▸ Required action
No pictures go into the copy. Write out exactly the lines below from the one containing "[9:51.48-9:52.48]" through the one containing "[10:02.48-10:03.48]".

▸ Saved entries

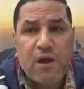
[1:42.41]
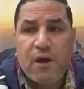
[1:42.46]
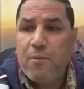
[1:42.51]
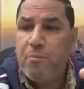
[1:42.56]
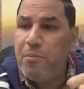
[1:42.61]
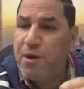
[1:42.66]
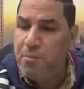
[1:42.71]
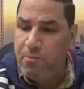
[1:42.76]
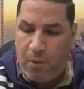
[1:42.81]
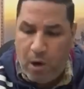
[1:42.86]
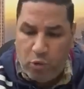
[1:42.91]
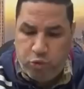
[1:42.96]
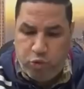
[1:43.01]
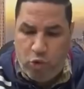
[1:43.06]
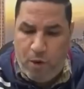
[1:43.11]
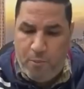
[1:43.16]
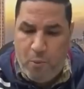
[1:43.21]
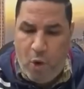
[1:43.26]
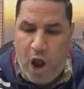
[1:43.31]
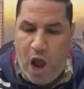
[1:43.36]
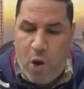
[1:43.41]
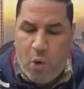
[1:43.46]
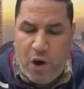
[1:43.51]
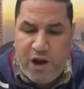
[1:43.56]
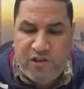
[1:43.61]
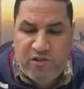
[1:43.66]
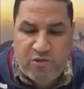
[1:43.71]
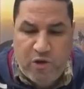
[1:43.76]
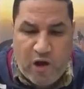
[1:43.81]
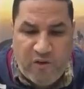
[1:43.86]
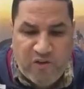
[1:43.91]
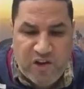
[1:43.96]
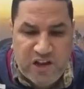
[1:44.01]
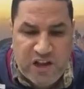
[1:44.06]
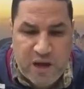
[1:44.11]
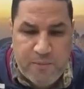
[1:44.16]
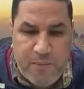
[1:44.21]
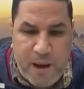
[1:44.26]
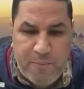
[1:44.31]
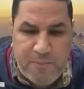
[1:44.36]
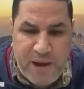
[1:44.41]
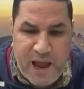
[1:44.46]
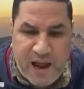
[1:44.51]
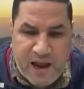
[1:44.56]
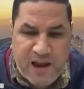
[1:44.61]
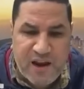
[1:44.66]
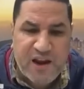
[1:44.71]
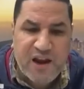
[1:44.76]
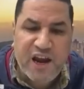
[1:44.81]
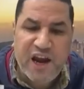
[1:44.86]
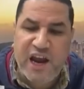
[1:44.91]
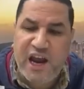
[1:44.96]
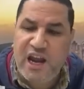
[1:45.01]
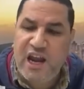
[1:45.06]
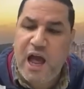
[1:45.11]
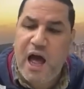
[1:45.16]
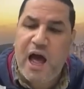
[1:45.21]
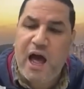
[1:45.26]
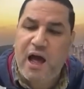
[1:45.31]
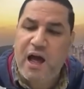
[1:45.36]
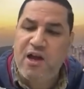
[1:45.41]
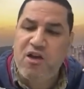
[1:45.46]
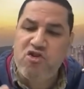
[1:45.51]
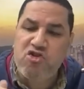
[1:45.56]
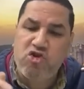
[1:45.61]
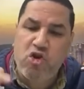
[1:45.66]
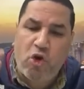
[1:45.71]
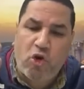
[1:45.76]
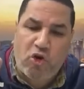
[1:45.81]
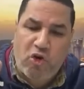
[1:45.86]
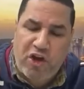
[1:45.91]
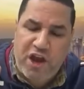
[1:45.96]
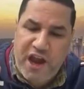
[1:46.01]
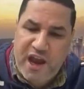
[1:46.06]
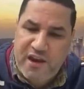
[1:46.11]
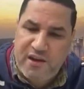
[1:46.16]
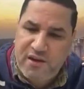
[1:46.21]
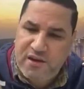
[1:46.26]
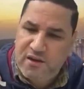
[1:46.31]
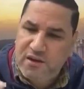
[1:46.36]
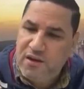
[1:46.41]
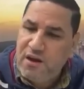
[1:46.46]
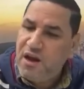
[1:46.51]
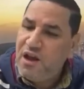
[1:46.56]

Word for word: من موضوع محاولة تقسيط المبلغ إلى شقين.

--

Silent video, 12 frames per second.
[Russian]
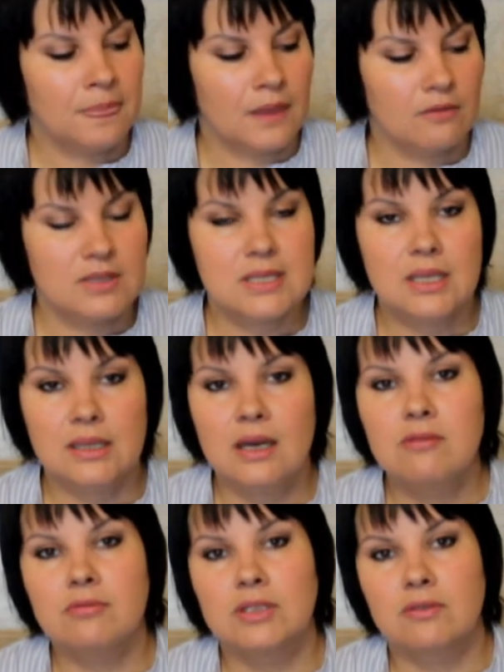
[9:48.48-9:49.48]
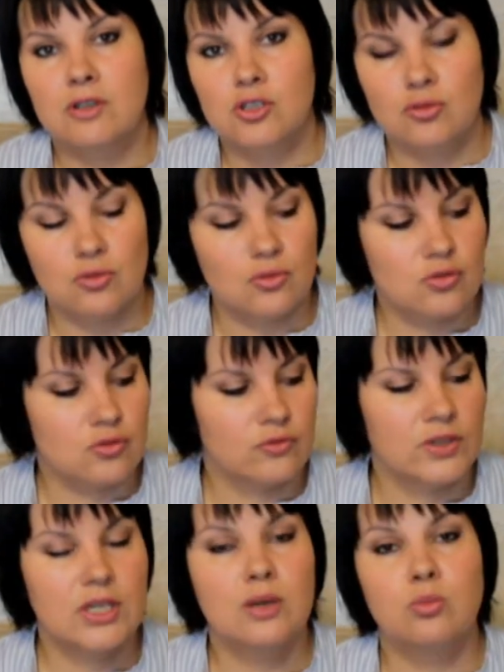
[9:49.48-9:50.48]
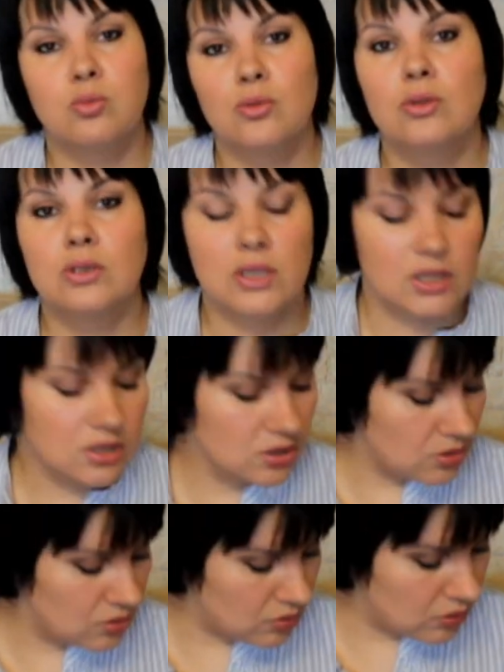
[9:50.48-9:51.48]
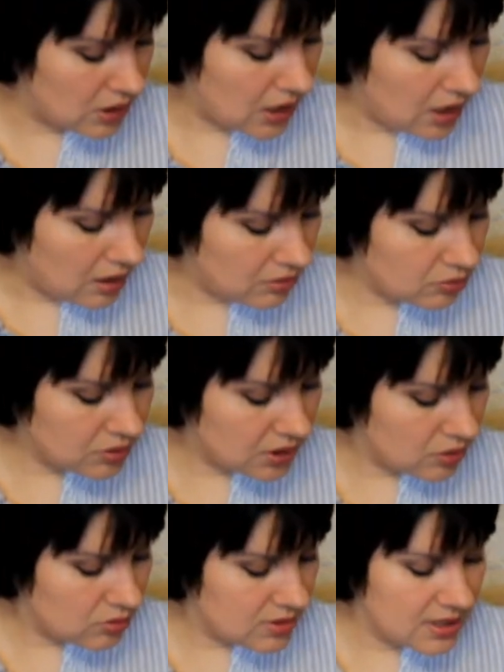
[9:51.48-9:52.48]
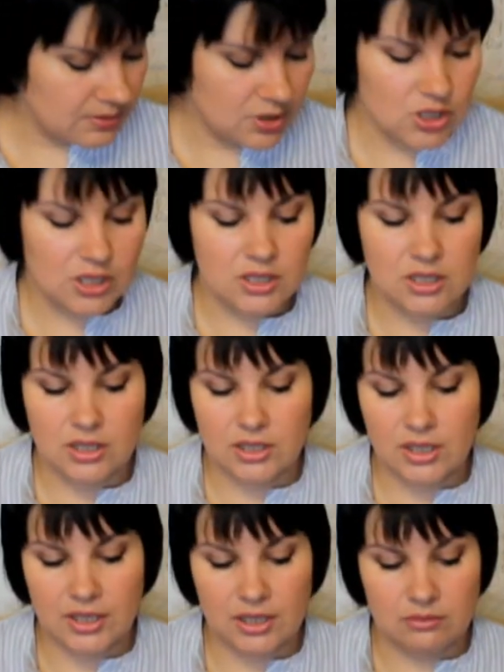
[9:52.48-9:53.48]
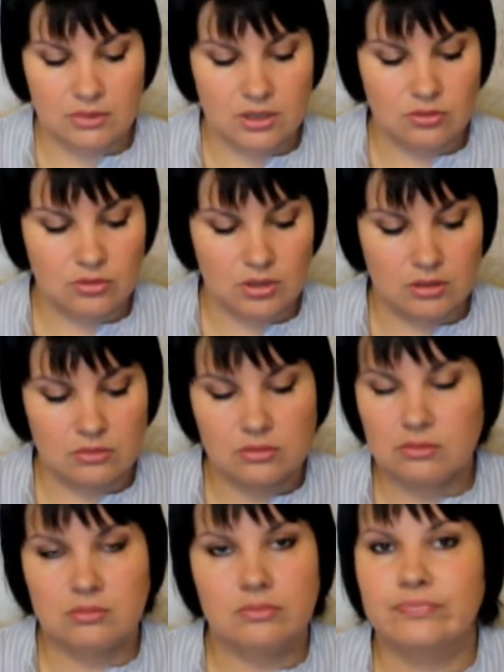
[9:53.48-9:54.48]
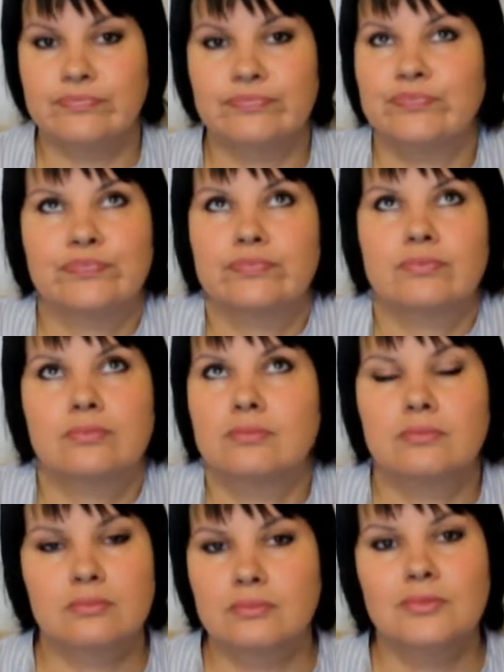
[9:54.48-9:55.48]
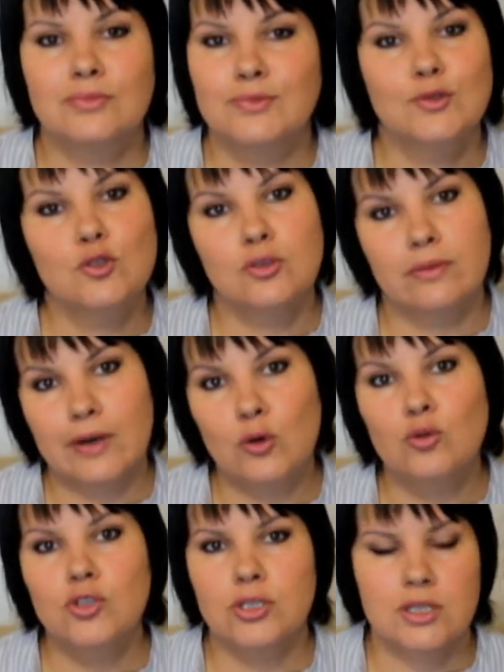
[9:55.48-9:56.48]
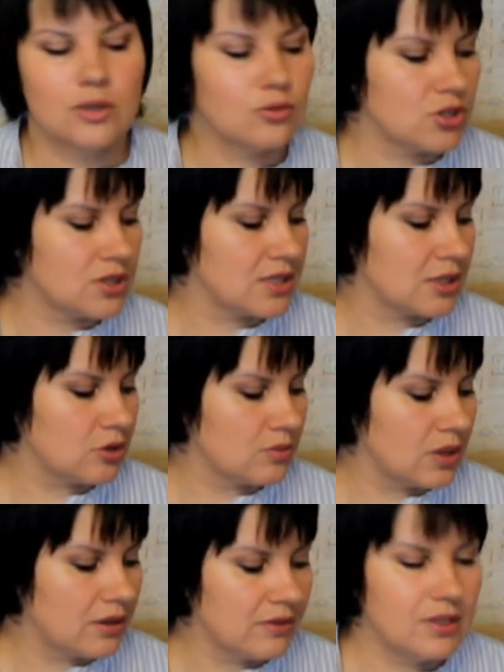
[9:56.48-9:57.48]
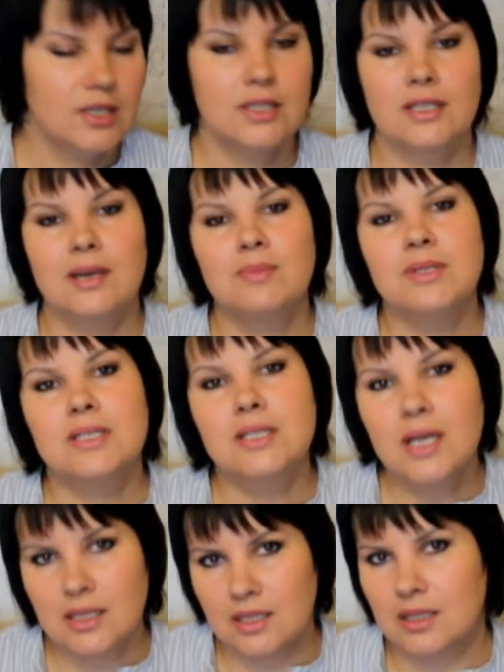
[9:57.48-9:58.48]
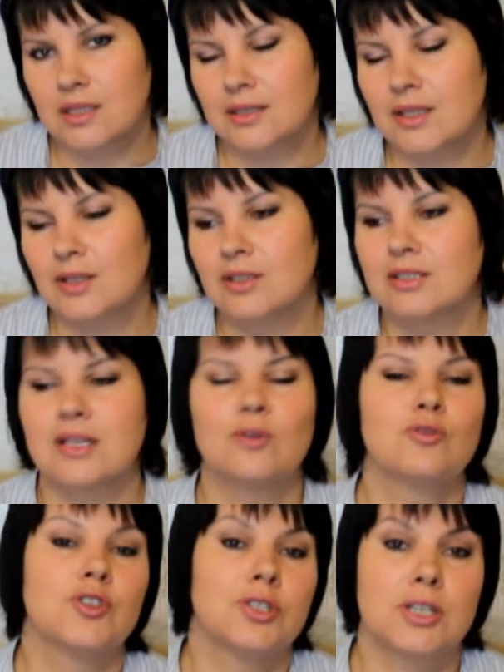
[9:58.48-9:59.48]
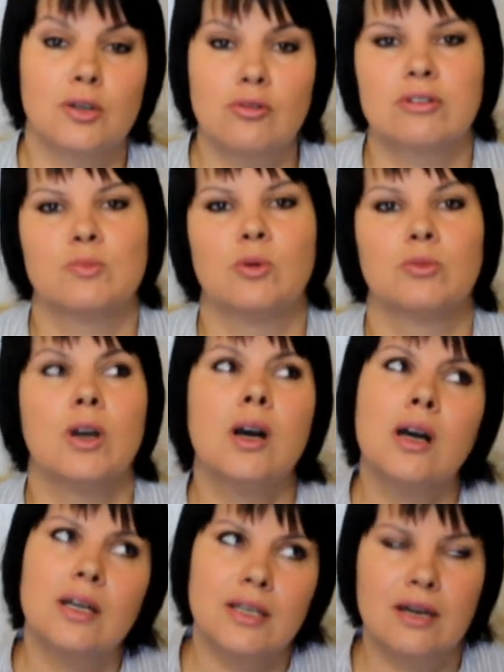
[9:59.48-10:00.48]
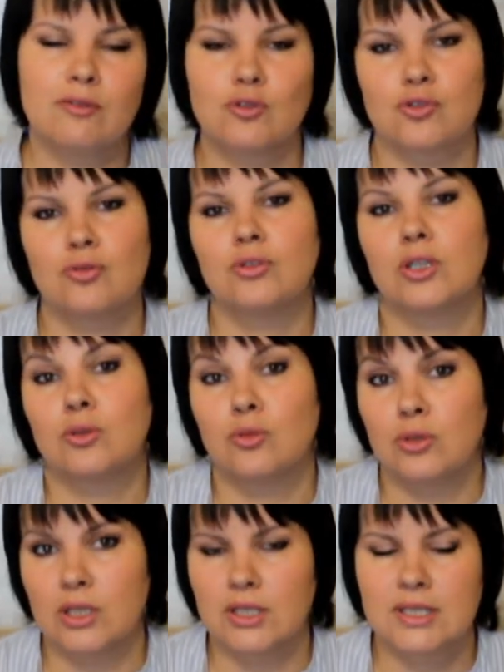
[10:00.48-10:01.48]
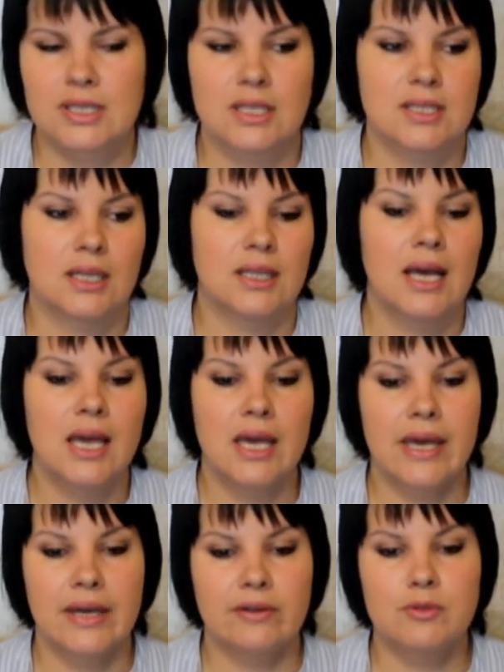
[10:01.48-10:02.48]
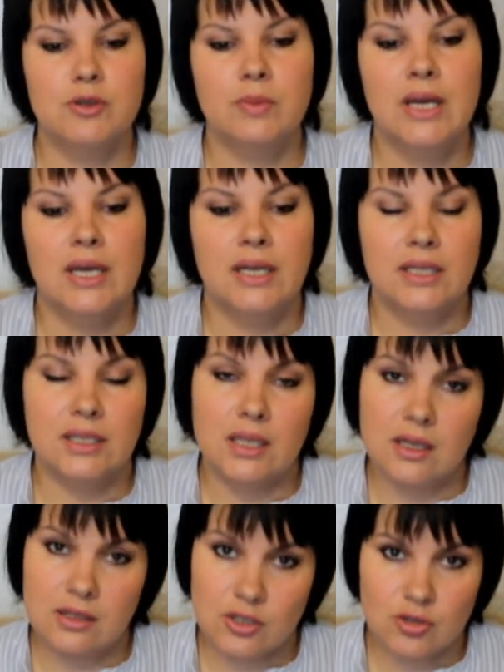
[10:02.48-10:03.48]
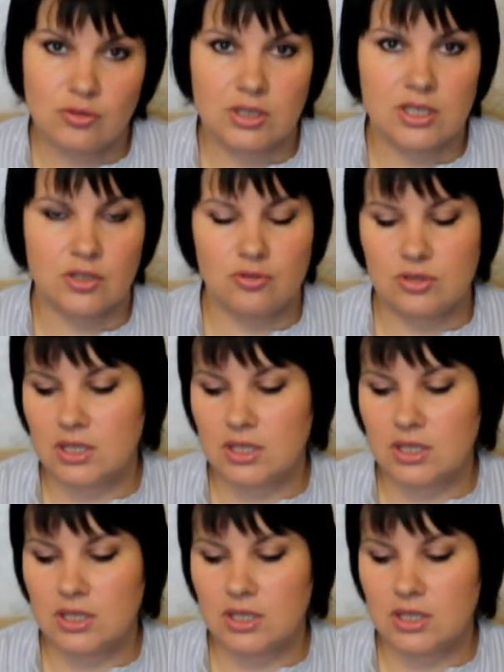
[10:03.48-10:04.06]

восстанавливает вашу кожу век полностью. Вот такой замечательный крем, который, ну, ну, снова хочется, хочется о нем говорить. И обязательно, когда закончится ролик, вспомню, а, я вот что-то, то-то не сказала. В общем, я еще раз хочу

▸ Completed exercise
[9:51.48-9:52.48]
[9:52.48-9:53.48]
[9:53.48-9:54.48]
[9:54.48-9:55.48]
[9:55.48-9:56.48]
[9:56.48-9:57.48]
[9:57.48-9:58.48]
[9:58.48-9:59.48]
[9:59.48-10:00.48]
[10:00.48-10:01.48]
[10:01.48-10:02.48]
[10:02.48-10:03.48]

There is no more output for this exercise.